Everything in the records must be copied exactly except the pictures.

_Material shown_
..........
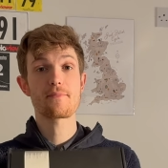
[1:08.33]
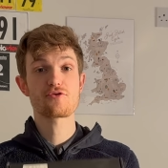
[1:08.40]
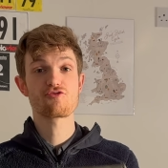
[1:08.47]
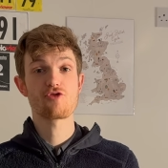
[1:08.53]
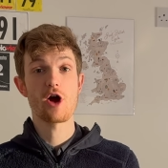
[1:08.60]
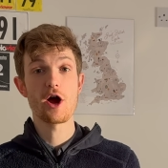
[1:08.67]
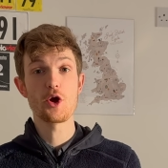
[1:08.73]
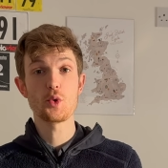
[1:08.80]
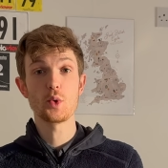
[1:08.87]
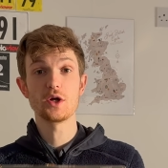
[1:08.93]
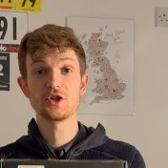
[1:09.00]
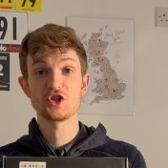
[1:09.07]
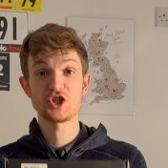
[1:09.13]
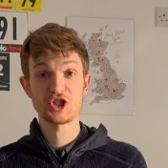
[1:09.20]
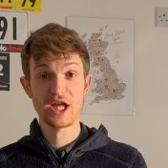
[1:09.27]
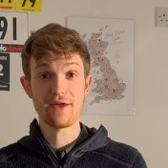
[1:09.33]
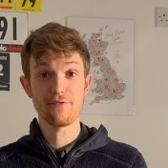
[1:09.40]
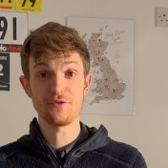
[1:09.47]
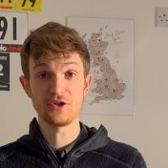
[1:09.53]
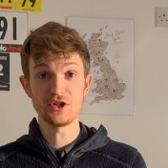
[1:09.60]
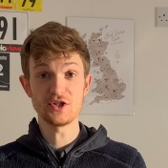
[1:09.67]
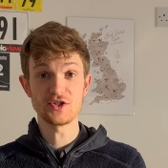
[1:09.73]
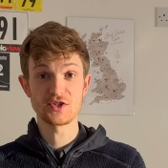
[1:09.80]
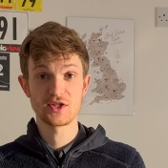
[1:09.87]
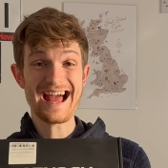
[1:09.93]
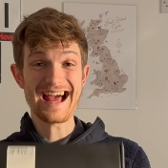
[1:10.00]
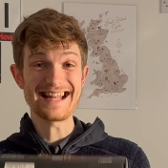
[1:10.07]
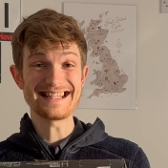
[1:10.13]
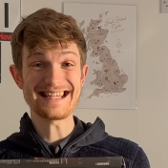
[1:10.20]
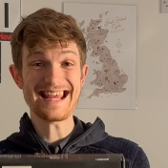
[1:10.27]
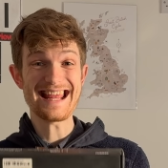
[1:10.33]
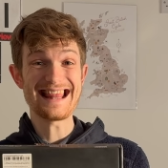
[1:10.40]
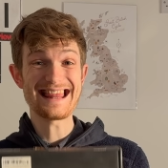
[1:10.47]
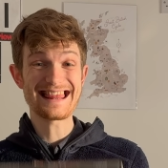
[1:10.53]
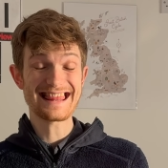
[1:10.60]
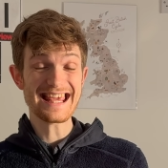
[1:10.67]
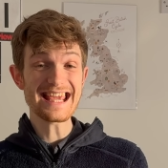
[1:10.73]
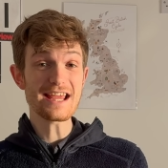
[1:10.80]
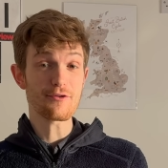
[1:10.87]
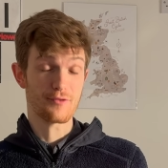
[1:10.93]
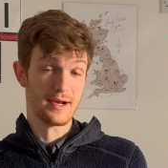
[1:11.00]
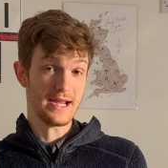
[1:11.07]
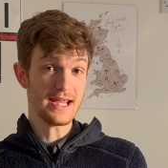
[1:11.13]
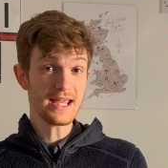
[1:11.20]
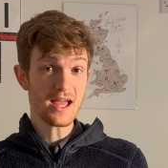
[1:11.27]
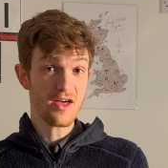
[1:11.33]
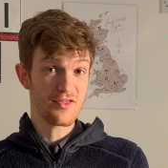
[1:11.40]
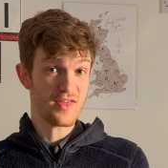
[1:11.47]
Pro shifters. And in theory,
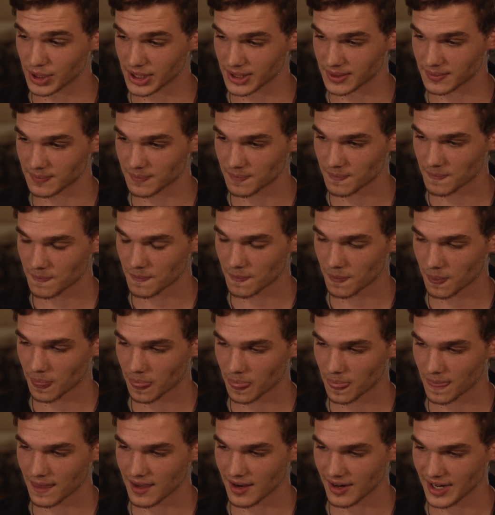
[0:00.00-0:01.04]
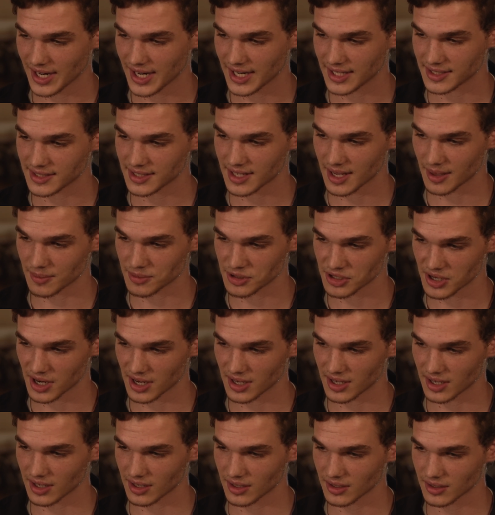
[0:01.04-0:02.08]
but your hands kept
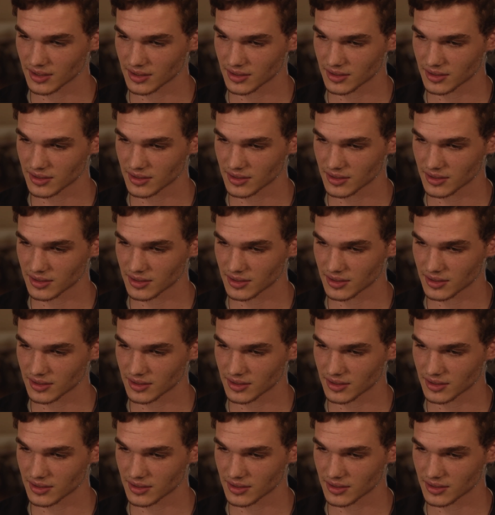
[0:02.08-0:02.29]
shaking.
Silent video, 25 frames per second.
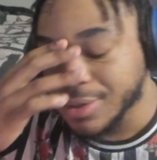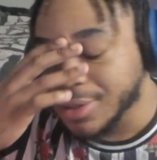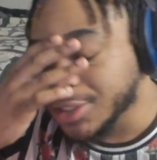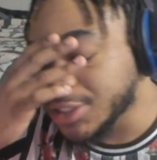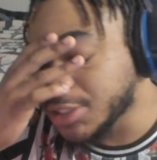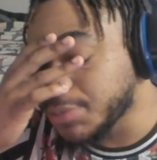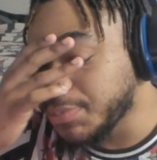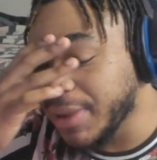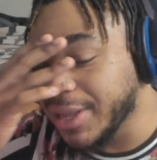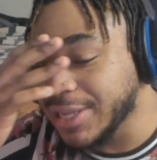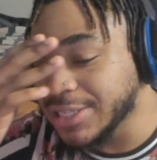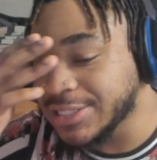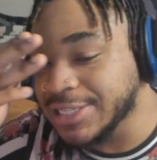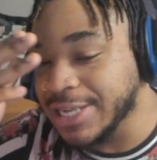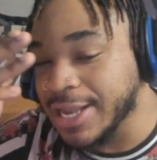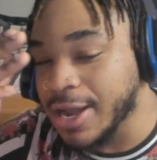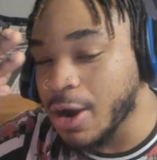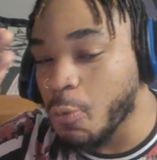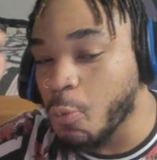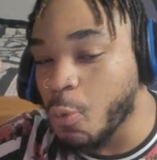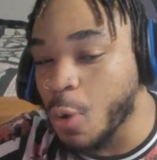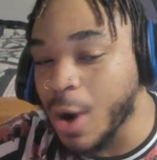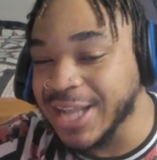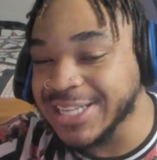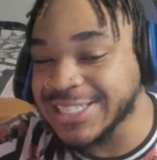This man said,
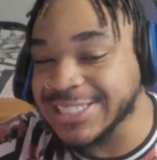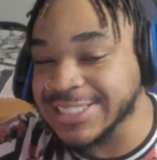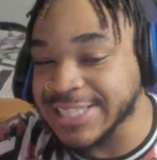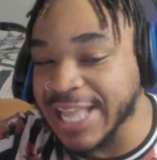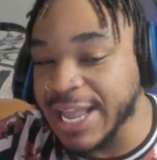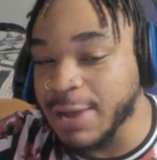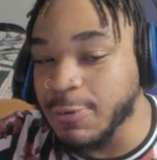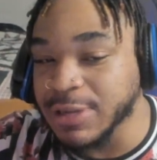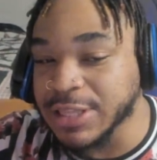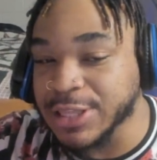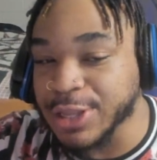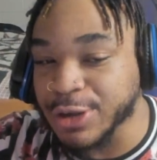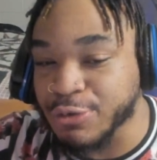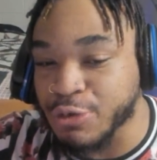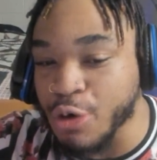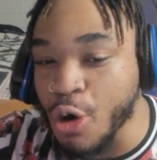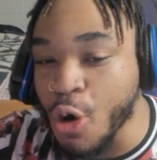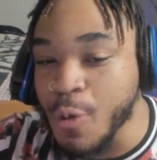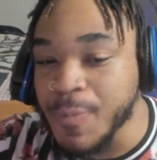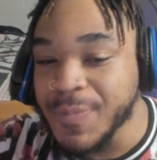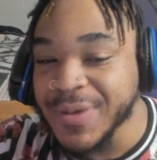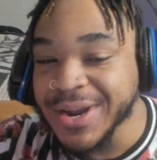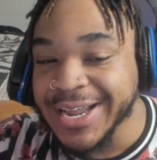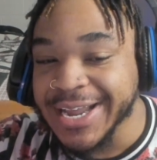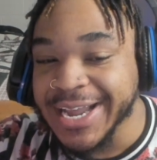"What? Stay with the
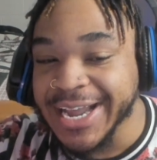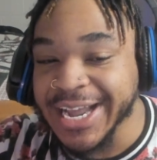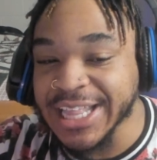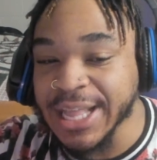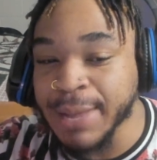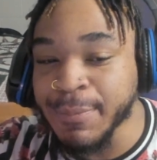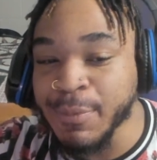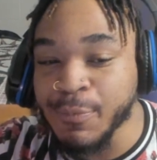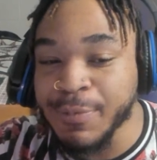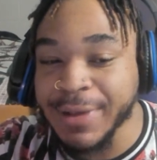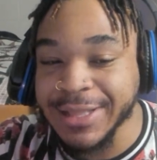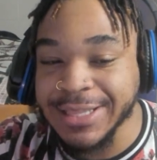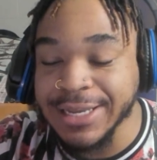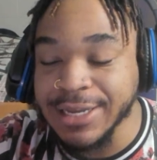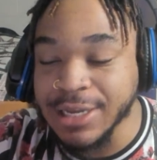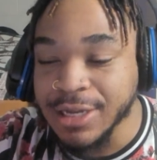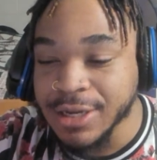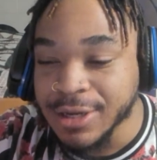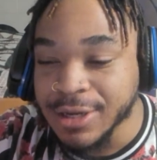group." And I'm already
..........
_Answer for this exercise_
[1:08.33]
[1:08.40]
[1:08.47]
[1:08.53]
[1:08.60]
[1:08.67]
[1:08.73]
[1:08.80]
[1:08.87]
[1:08.93]
[1:09.00]
[1:09.07]
[1:09.13]
[1:09.20]
[1:09.27]
[1:09.33]
[1:09.40]
[1:09.47]
[1:09.53]
[1:09.60]
[1:09.67]
[1:09.73]
[1:09.80]
[1:09.87]
[1:09.93]
[1:10.00]
[1:10.07]
[1:10.13]
[1:10.20]
[1:10.27]
[1:10.33]
[1:10.40]
[1:10.47]
[1:10.53]
[1:10.60]
[1:10.67]
[1:10.73]
[1:10.80]
[1:10.87]
[1:10.93]
[1:11.00]
[1:11.07]
[1:11.13]
[1:11.20]
[1:11.27]
[1:11.33]
[1:11.40]
[1:11.47]
Pro shifters. And in theory,
[0:00.00-0:01.04]
[0:01.04-0:02.08]
but your hands kept
[0:02.08-0:02.29]
shaking.
Silent video, 25 frames per second.
This man said,
"What? Stay with the
group." And I'm already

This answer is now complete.